Groups warn of DRC election violence
28 October 2011, 16:23
Kinshasa - Rights groups accused candidates of creating a "climate of fear" in the Democratic Republic of Congo as campaigning got underway Friday for presidential and legislative elections.
Violence has marred the build-up to the vote and local and international rights groups joined together Thursday to send an open letter to all presidential candidates calling for calm and an end to 'hate speech' ahead of the November 28 vote.
"Since March, our organisations have documented dozens of instances across the country of apparent ethnic hate speech, ethnic slurs and incitement to violence by political candidates," said the letter.
"In some cases, we have documented candidates or their supporters inciting gangs, youth, the unemployed, or members of armed groups to use violence and intimidation against their opponents."
"Candidates who use these strategies create a climate of fear, increase ethnic tensions, and risk provoking a violent election campaign."
President Joseph Kabila, who has ruled the country since the assassination of his father Laurent in 2001, has been bullish about his chances of returning to power in comments to journalists.

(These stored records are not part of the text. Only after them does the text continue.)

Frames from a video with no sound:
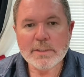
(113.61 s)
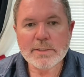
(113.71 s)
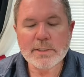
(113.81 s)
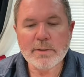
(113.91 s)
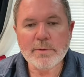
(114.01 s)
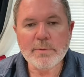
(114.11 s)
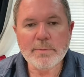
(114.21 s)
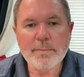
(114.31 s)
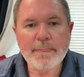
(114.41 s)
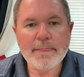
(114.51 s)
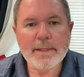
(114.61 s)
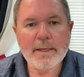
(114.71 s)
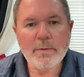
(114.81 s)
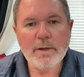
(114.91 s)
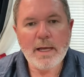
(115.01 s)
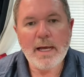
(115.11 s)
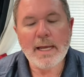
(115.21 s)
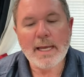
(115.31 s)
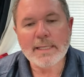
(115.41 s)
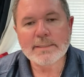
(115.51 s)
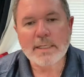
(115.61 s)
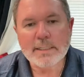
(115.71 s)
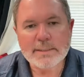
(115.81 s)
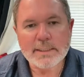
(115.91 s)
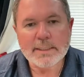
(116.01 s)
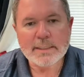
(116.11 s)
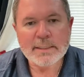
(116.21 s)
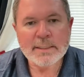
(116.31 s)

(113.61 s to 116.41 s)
So I asked Isaac,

But he also promised he would stand aside in the event of an electoral defeat.
There are 11 candidates for the presidency and nearly 19 000 candidates are in the running for the 500 parliamentary seats.
The electoral commission, helped by Monusco, the UN stabilisation mission in the country, will have the task of distributing 186,000 voting boxes and 64 million voting cards to 62 000 voting stations.

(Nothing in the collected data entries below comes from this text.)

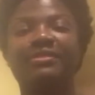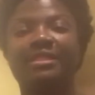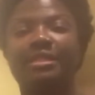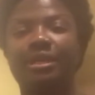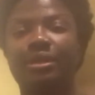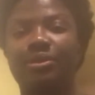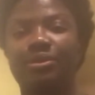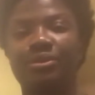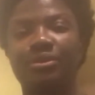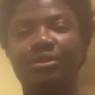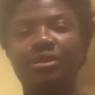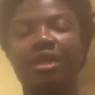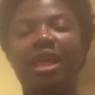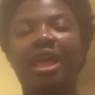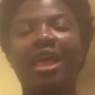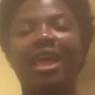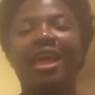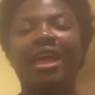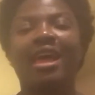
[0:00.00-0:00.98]
sales,
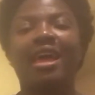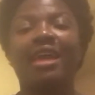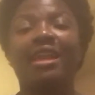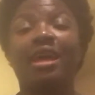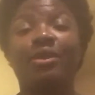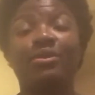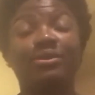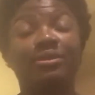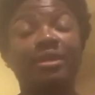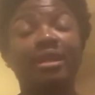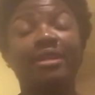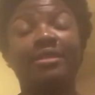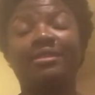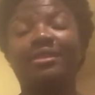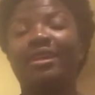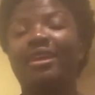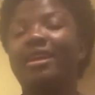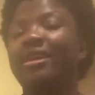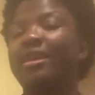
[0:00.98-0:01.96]
and I'll say it
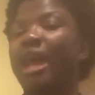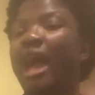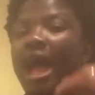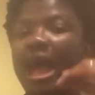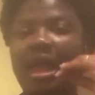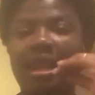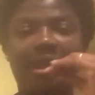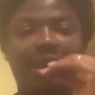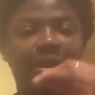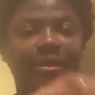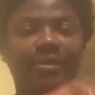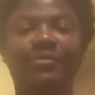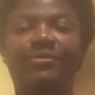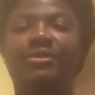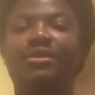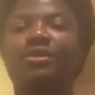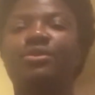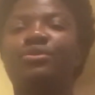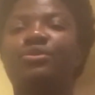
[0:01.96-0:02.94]
again, I love
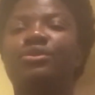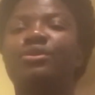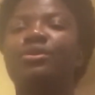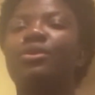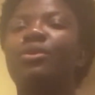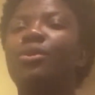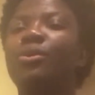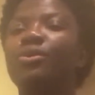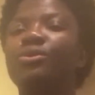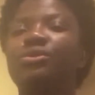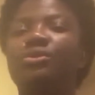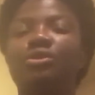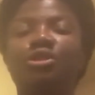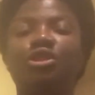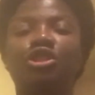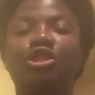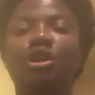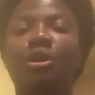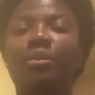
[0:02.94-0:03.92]
sales. You go to the
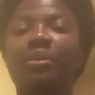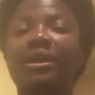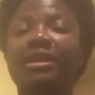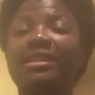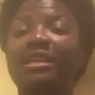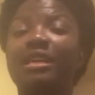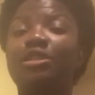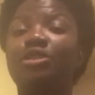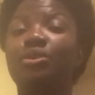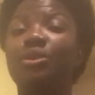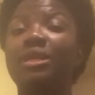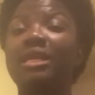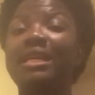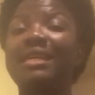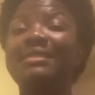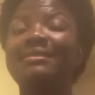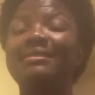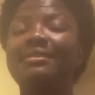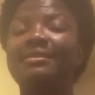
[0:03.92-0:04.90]
shop and they're doing
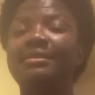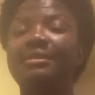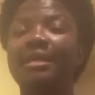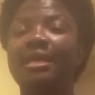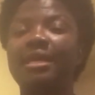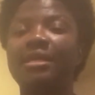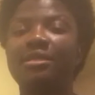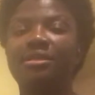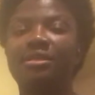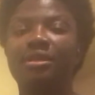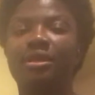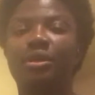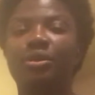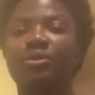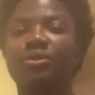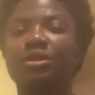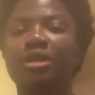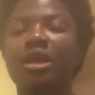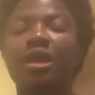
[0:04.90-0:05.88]
insane
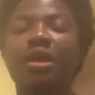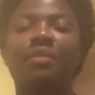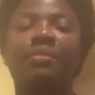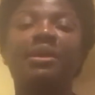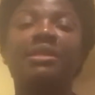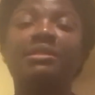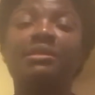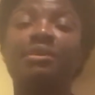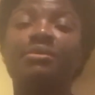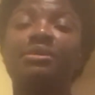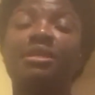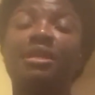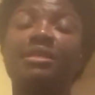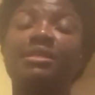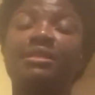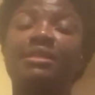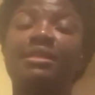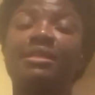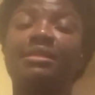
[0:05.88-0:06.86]
sales, but
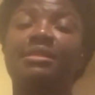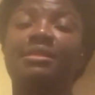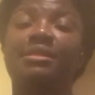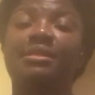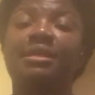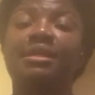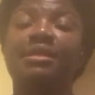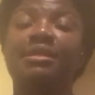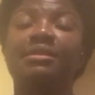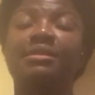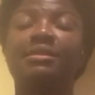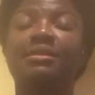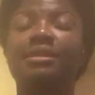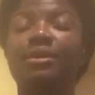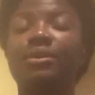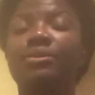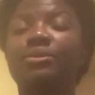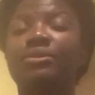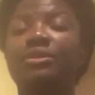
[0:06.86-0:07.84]
sometimes these
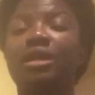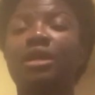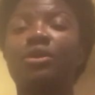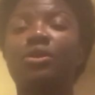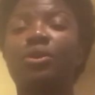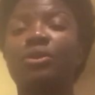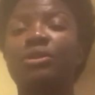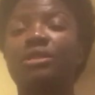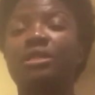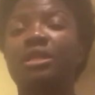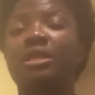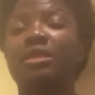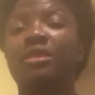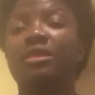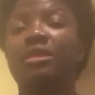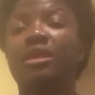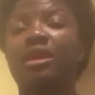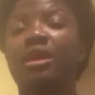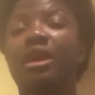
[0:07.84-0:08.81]
sales are not
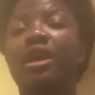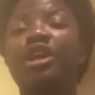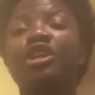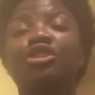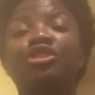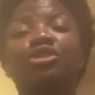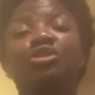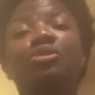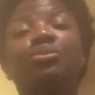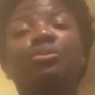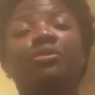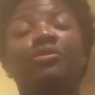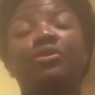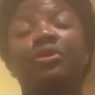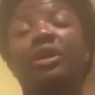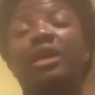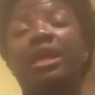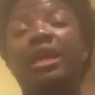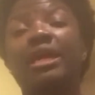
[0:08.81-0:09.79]
in the age group of
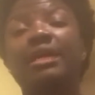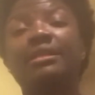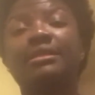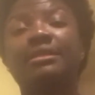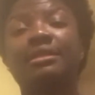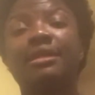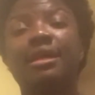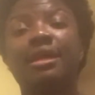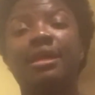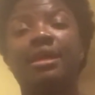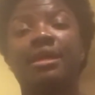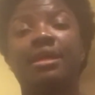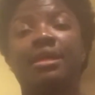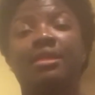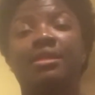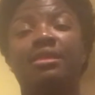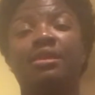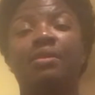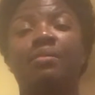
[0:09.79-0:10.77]
your kids.
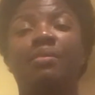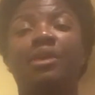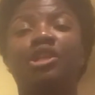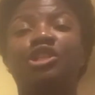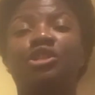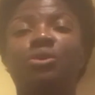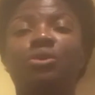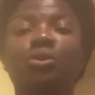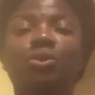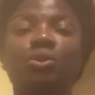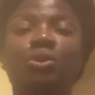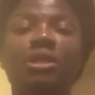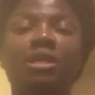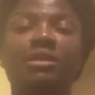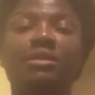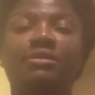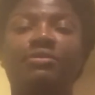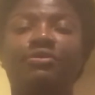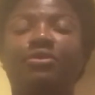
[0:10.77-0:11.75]
They are much
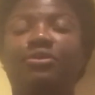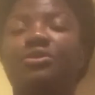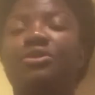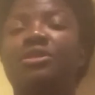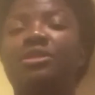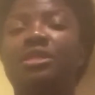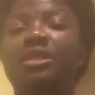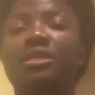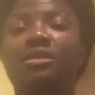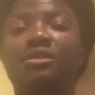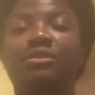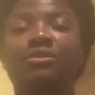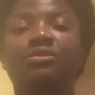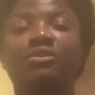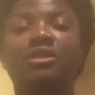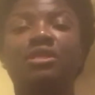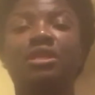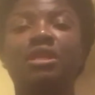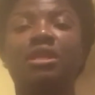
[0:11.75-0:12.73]
older. For instance,
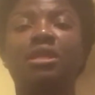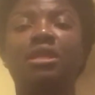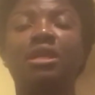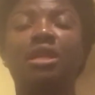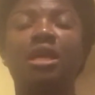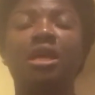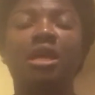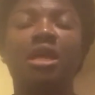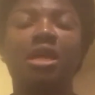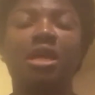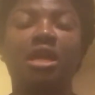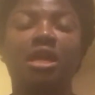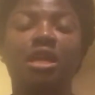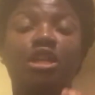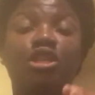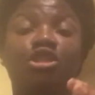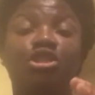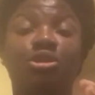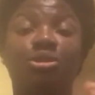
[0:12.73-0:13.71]
you've seen
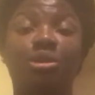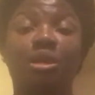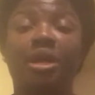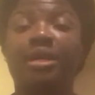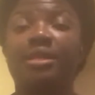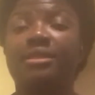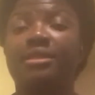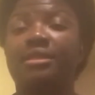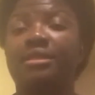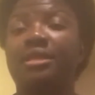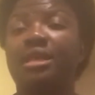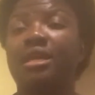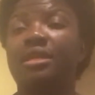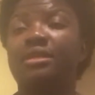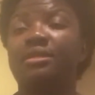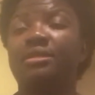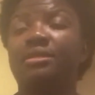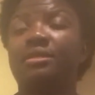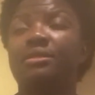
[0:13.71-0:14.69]
a dress that
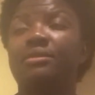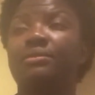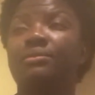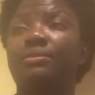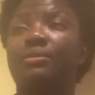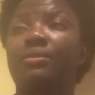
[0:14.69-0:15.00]
is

In a country that is four times the size of France and still suffers regular attacks from rebel groups in the east, that will be a massive logistical challenge.
Violent clashes between opposition activists and the police have been a regular feature of the political scene prior to the official launch of campaigning.
Police have regularly broken up rallies by the Union for Democracy and Social Progress Party (UDPD) and their supporters who have called for a free and fair electoral process. One activist has been shot dead, others injured and many others arrested.
The signatories to the letter, including the New York-based Human Rights Watch, ActionAid and the Eastern Congo Initiative (ECI), have documented cases of candidates and supporters using ethnic slurs against opponents.
"We are deeply concerned by such tactics," the letter said.
Last week, Congolese police fired tear gas to disperse opposition supporters. The same day, US think tank The Carter Centre said Kinshasa had to take action to ensure the upcoming vote was credible.
The group, founded by former US president Jimmy Carter, urged the Congolese government to "take rapid and convincing steps to ensure the transparency and credibility of the voter register."
The group "also noted that serious incidents of intimidation and violence have occurred during campaigning", and said political players must be conscience of the potential consequences of a flawed election.